Shinji Mikami has long been revered for his work as a designer on some of video game classics; with titles like Resident Evil Series and Devil May Cry under his belt, his 2014 effort “The Evil Within” was naturally held to high standards, including my own. I completed the game in roughly 21 hours on the Nightmare (Hard) mode, when I was informed that I had died a total of 74 times in a beautiful variety of ways that anyone that can stomach a true horror game will fall in love with.
The game unfolds with the player immersing themselves into the life of police detective Sebastian ‘Seb’ Castellanos, an officer who has been assigned to investigate a string of murders around a mental hospital in Krimson City with his two colleagues; but it’s clear that this will not be an open and shut investigation. As Castellanos enters the hospital, he is greeted with a beautifully crafted waiting room decorated with the mutilated corpses of patients, civilians and other police officers. Soon after this catastrophic opening scene, Castellanos is separated from his colleagues as he is dropped into a maddening world of horrors.
The player has access to a standard arsenal of weapons, such as pistols, shotguns and sniper rifles. One unique feature I found particularly exciting about the game was the Agony Crossbow. The Crossbow can be loaded with many different types of bolts causing explosive, shocking, freezing and flash damage, adding a nice aspect to the combat aspect of the game play, as certain enemies can be severely wounded by some and yet barely even be stunned by others. Ammo in this game is scarce and can even be almost impossible to find, forcing players to make every single bullet count. I was forced to cut a temporary retreat to scavenge for more ammo to complete the job I had started.
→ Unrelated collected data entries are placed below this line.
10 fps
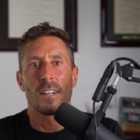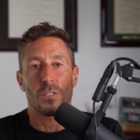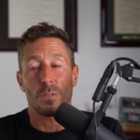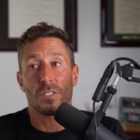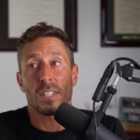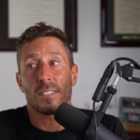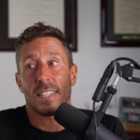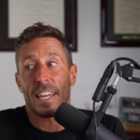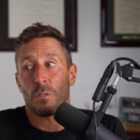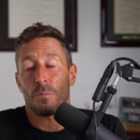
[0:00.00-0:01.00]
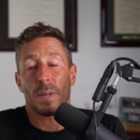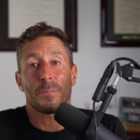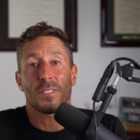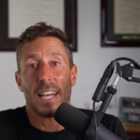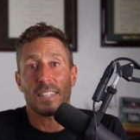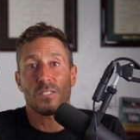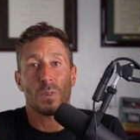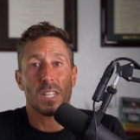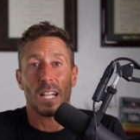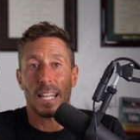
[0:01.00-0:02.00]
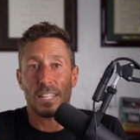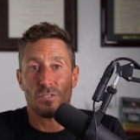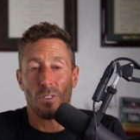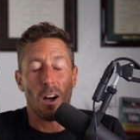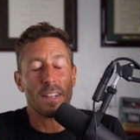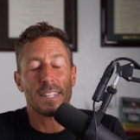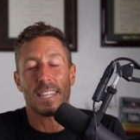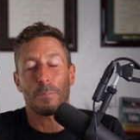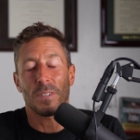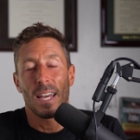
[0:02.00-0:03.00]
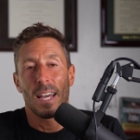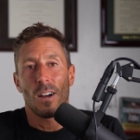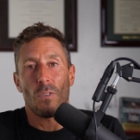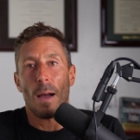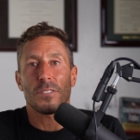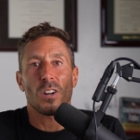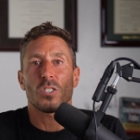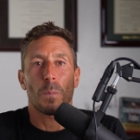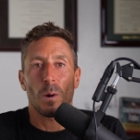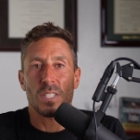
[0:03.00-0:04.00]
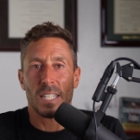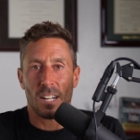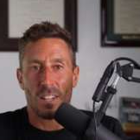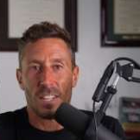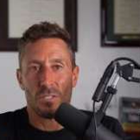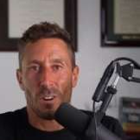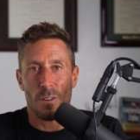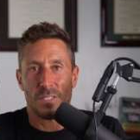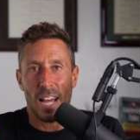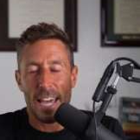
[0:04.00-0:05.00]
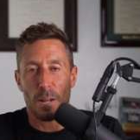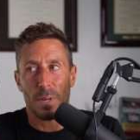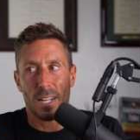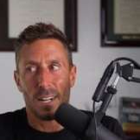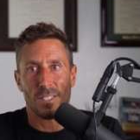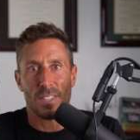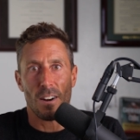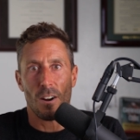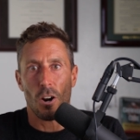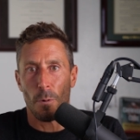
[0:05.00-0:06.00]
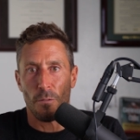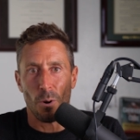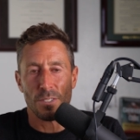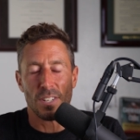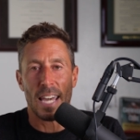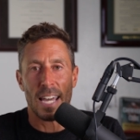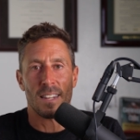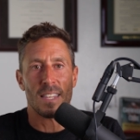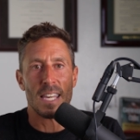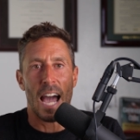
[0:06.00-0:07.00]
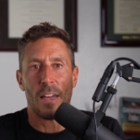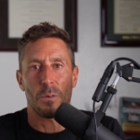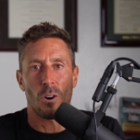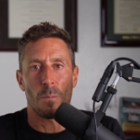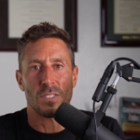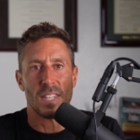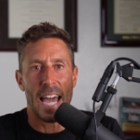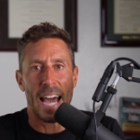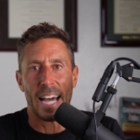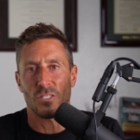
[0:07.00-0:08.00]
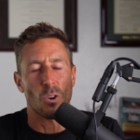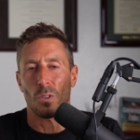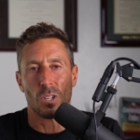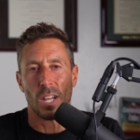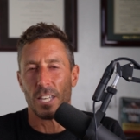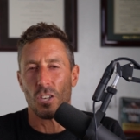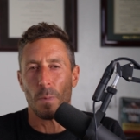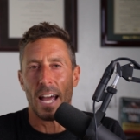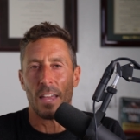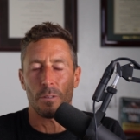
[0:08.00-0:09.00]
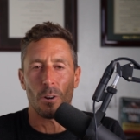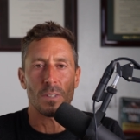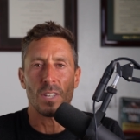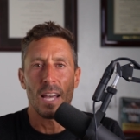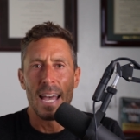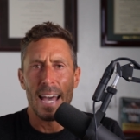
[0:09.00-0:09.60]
So since then, we've been obsessed with cholesterol, except rabbits aren't supposed to get cholesterol in their diet because they're herbivores, and the atheromas they had don't look like human atheromas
The environment of this game is unlike anything I have seen in a while, utilizing some of the eeriest light and shadow textures I’ve seen in a while. Every area was unique in its own disturbing way. This is not a game that will throw cheap jump scares in a players face, but will instead infiltrate the players mind, forcing them to drown in the game’s overall sense of dread as Sebastian starts to lose his own mind in this new world he treads through. The game uses some of the eeriest use of light and shadow textures I have ever seen a game. On an occasion or two more than I would like to admit, I even turned to open fire on my own shadow or jumped at a sudden noise in a utterly silent room. “The Evil Within” transports you through a diverse assortment of places with one theme tying them all together: an absolutely terrifying sense of atmosphere
For fans of the traditional horror survival game style, “The Evil Within” is truly a no brainer, but I would discourage people who are looking to try a new game to avoid this one. Right off the bat, I knew what this game was going to be about, and it kept up its outstanding appearance the entire way through an incredibly epic boss fight.